Queríamos enviar a Yanqiu a la capital para que hiciese los exámenes, pero no tenemos ni una sola moneda.
Después de escuchar lo esencial, la Señora Ye dijo —Señora Meng, Maestro Meng, Yanqiu, entren primero.
Los llevó a una taberna de aspecto ordinario en la calle.
Ordenó algunos platos y unos panecillos al vapor —No han comido en dos días, ¿verdad?
Coman primero, luego hablaremos.
Cuando la Señora Ye estaba con la Familia Ye, tenía una buena relación con los Meng y interactuaba con la Señora Meng.
Especialmente con Meng Yanqiu, quien estaba cerca de Ye Shaohua, no podía evitar sentir tristeza por la situación actual de la Familia Meng.
No podía ofrecer mucha ayuda.
Comprobando la plata en su bolsillo, recordó que toda la plata que había sacado esa mañana la había gastado en comprar hilos de bordar.

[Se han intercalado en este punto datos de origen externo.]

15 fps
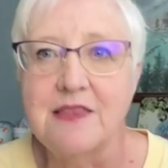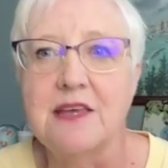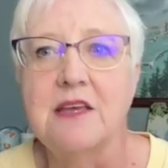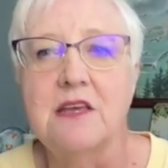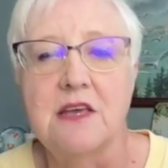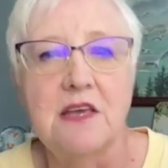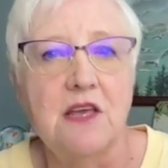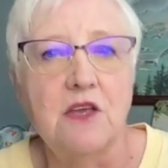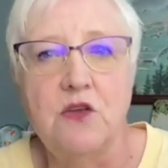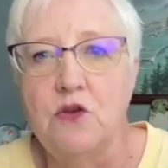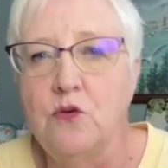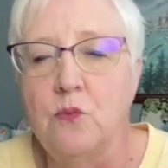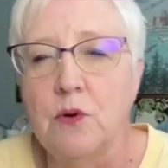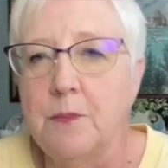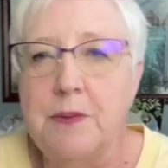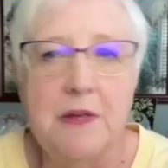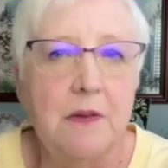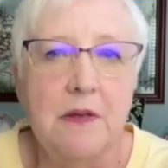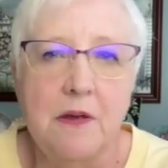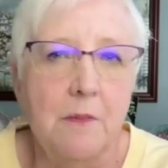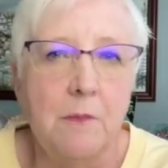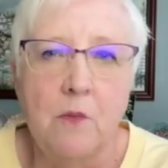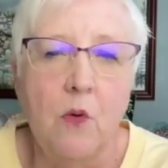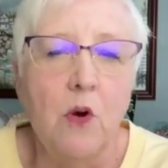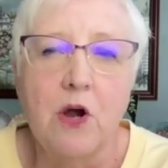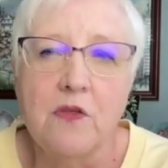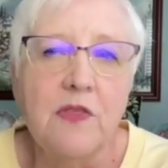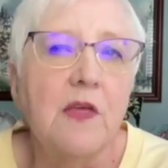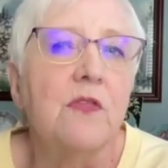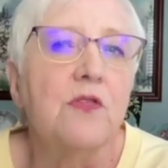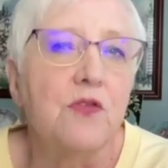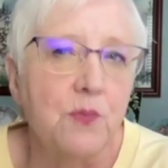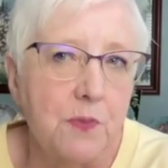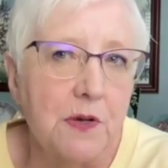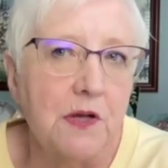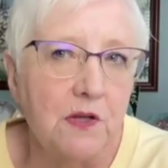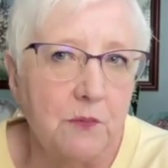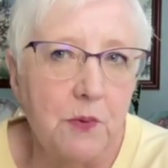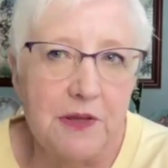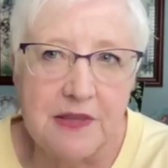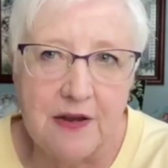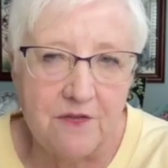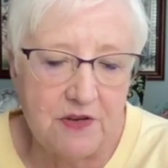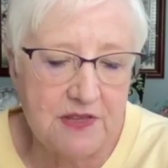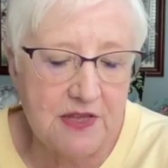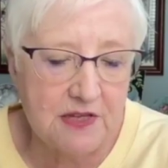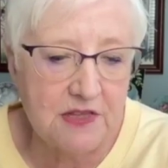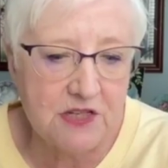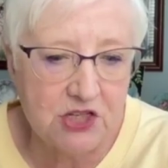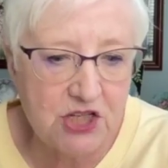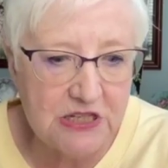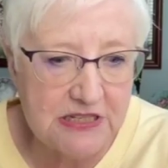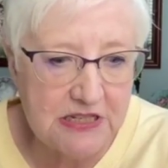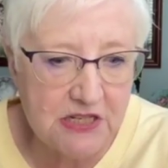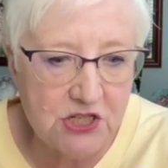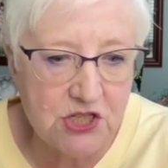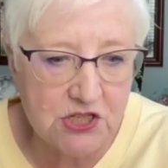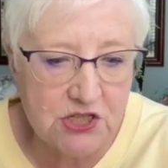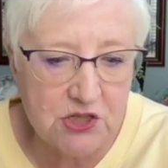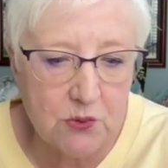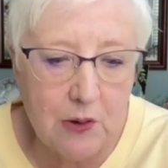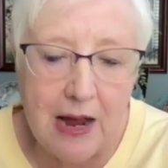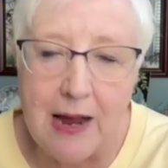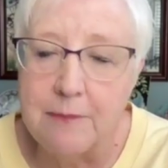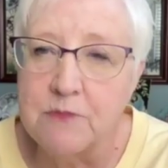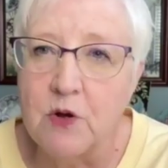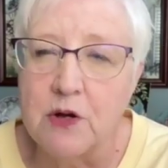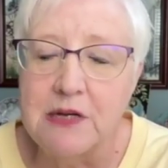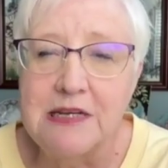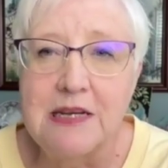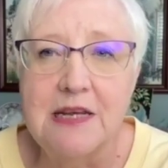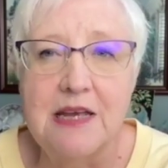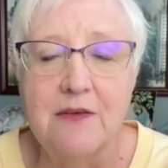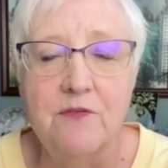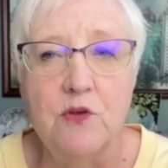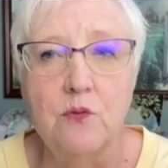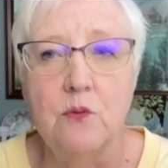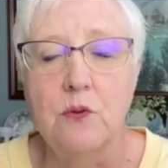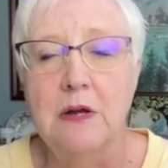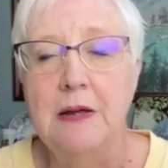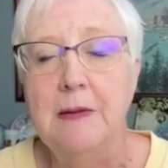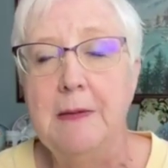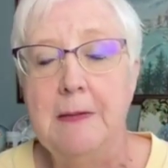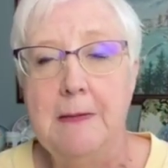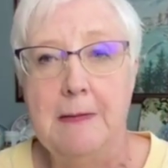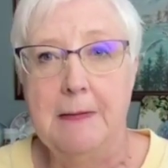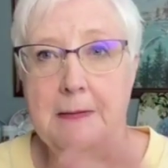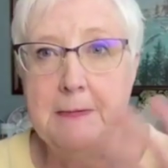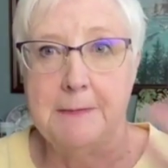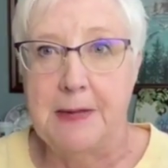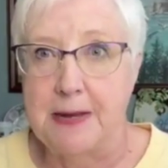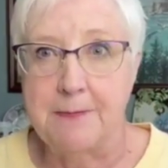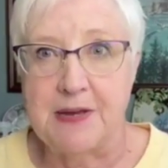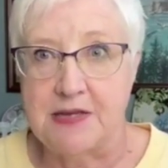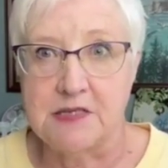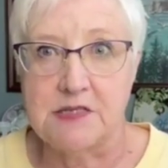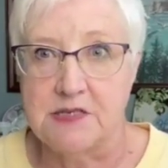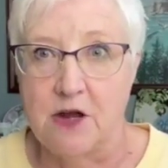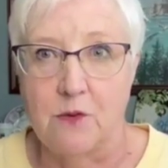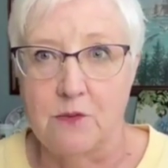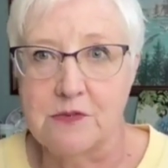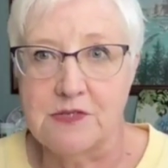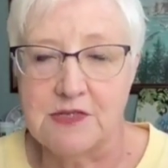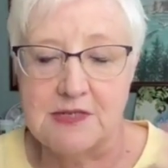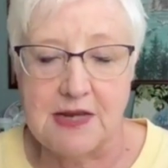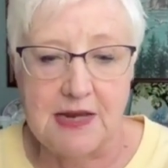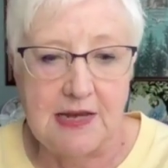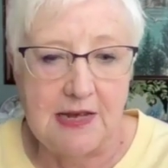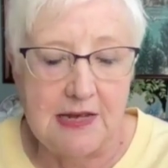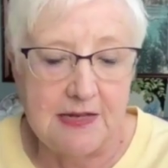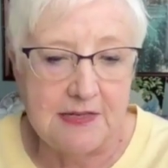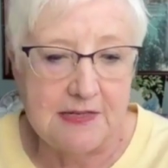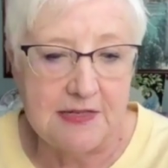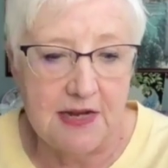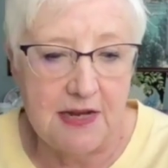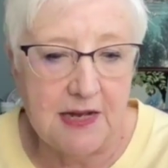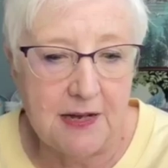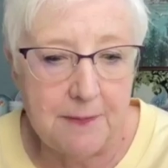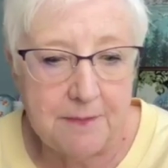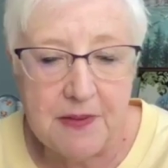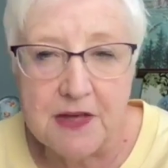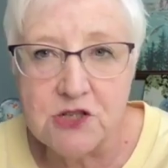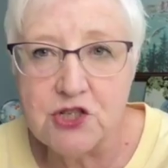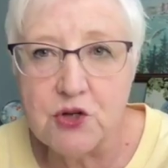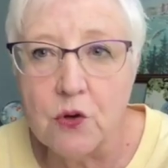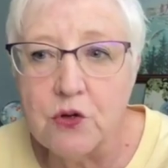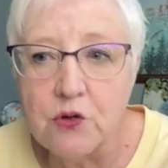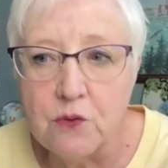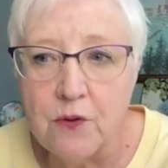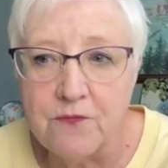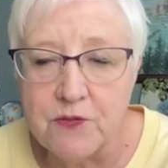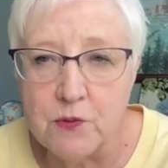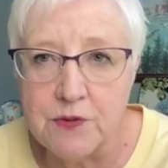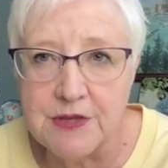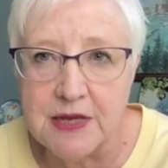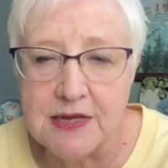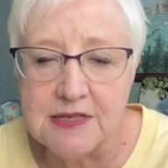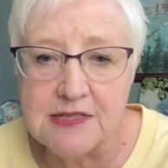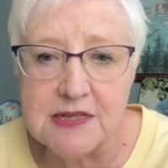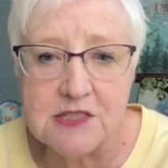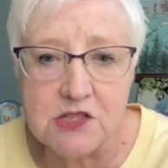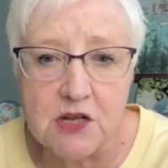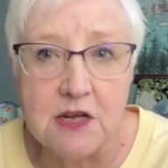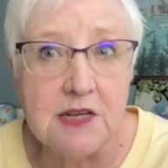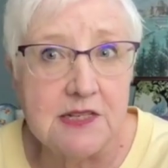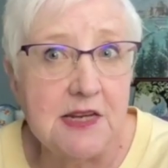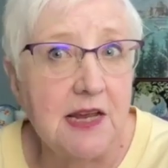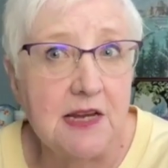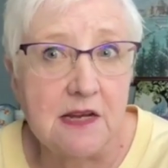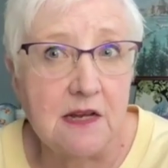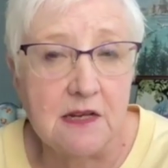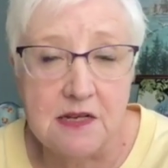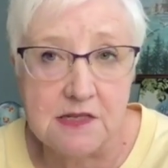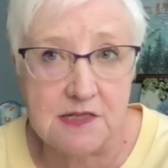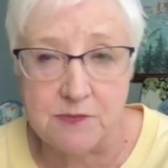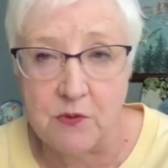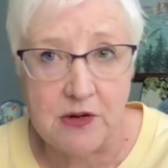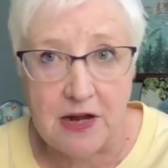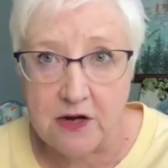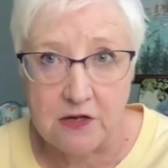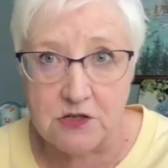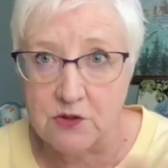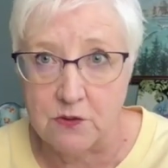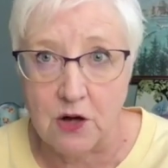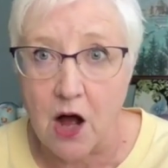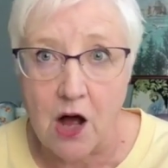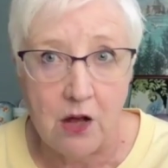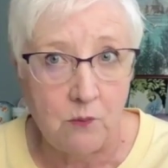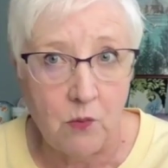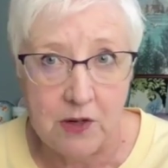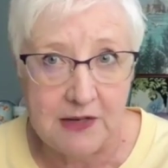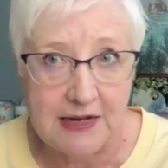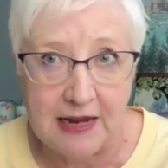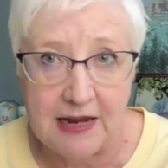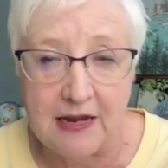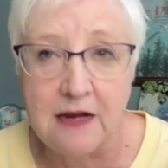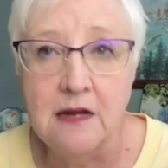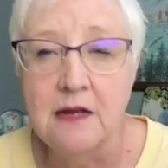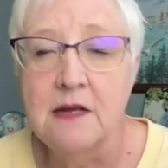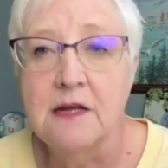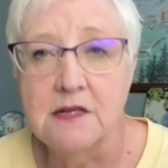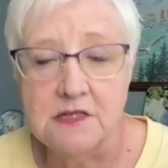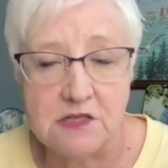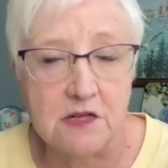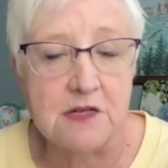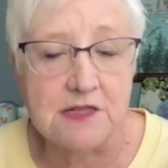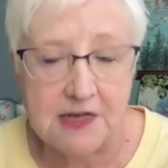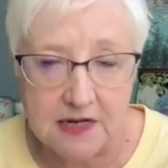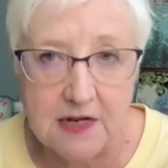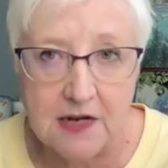I think you will be more than thrilled with everything that she teaches you. I'm going to give you my best notes and show you a few things. It's going to take, we're not going to do it all in one day. It's going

La Señora Ye frunció el ceño, con la intención de invitar a la Señora Meng a su casa, pero al levantar la mirada, vio a una joven con un vestido verde sosteniendo un paraguas que pasaba por la calle.
Se le iluminaron los ojos —Shaohua, ¡entra!
Ye Shaohua iba de camino a enseñar a las bordadoras habilidades de bordado y no esperaba encontrarse con la Señora Ye.
Pero con solo mirar, al ver a la muy desaliñada familia Meng de tres dentro de la taberna, comprendió aproximadamente la situación.
—Madre, ¿por qué me llamaste?
—Ye Shaohua no entró en la taberna.
La Señora Ye miró al trío antes de susurrar suavemente —Shaohua, ¿has traído alguna plata contigo?
Ante estas palabras, Ye Shaohua no pudo evitar rodar los ojos.
La Señora Ye entonces fue a torcerle la oreja —¿Has olvidado que la Señora Meng una vez bordó un pañuelo para ti?
—Lo sé —Ye Shaohua sacó dos billetes de su bolsillo y se los entregó a la Señora Ye—.
Toma esto, ten cuidado en tu camino a casa.
La Señora Ye los miró, varios cientos de taeles de valor, y los dejó ir, dirigiéndose hacia la familia Meng.
Después de que Ye Shaohua le diera los billetes a la Señora Ye, se dio la vuelta y se fue sin lanzar otra mirada a los tres dentro de la taberna.
Esta era la primera vez, desde que renació, que Meng Yanqiu veía a Ye Shaohua así.
Vio a Ye Shaohua hablar con la Señora Ye, ¿qué dijo?
¿Que la Familia Meng había terminado, no interactuar más con los Meng?
Los ojos de Meng Yanqiu se llenaron de ironía.
Todos eran iguales.
—Señora Meng, coman, yo todavía tengo cosas que hacer y debo irme —Después de hablar con el trío, la Señora Ye partió rápidamente.
Meng Yanqiu miró a sus padres con indiferencia —No comamos, vámonos.
Justo cuando se levantaba, notó varios billetes de cien taeles sobre la mesa y quedó instantáneamente atónito.